Until quite recently, the world's future looked decidedly democratic. Between 1972 and 2018, accelerating after the fall of the Soviet Union in 1990, the proportion of democratic countries rose from 25 to 62 per cent – more than half the population of the planet, for the first time in history, living in some form of popular participatory government – or, to put it another way, substantially fewer people living under overtly despotic rule (Figure 13.1) (IDEA, 2019).
Since the turn of the millennium, however – and acutely in the last decade – we have seen a reversal in that process (Maerz et al, 2020; Boese et al, 2021; Larry, 2022). This involves not just a deceleration in the conversion of oppressive regimes or the reversion of newly reforming governments to older ways, but also deterioration in the quality of established democracies – the level of executive, judicial and administrative standards they espouse and, perhaps correspondingly, the depth of popular faith in the democratic model on which their legitimacy depends. In 1980, almost half of the world's democracies were classed as ‘high-performing’. By 2018 this had fallen to around one in five.

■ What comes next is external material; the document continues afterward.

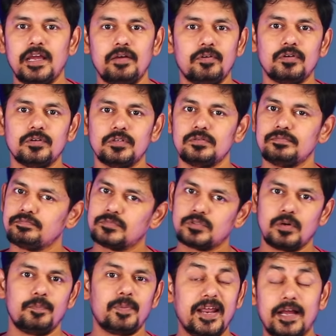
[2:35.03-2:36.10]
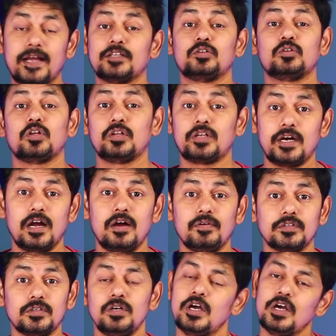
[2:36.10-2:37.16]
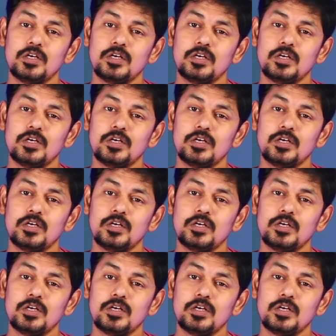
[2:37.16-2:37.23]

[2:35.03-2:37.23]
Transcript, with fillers: ఏమవ్వదు సో బ్రేక్ అంత తొందరగా అవ్వదు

If there is a democratic crisis, it is one which is epitomised by the slowgrowing confrontation between America and China. But what is the nature of the crisis? To what extent is it a genuine clash of political civilisations; to what extent the distressed construction of Western countries fearing the loss of global ascendancy; and to what extent is it simply democracy bending under the weight of its own contradictions – the growing disconnect, fuelled by climbing inequality, between constitutional ideal and popular reality?
We are, without doubt, seeing a resurgence of authoritarian rhetoric in some of the world's most powerful democracies – from America and Brazil to India and Turkey. And we are seeing stalled democratic reform and reversion to policy-by-diktat in significant parts of Latin America, Eastern Europe and Central Asia. How, then, to respond? Assuming that, in a crude sense, democracy is preferable to autocracy – not least with respect to matters of bodily integrity and psychosocial dignity – how are we to reaffirm the value of democratisation?
Part of the problem is that while a rhetorical idealisation of democracy has long been enthusiastically promulgated around the world, its practical characteristics – how it works and what it must and cannot do – remain rather less well defined (Lührmann et al, 2018).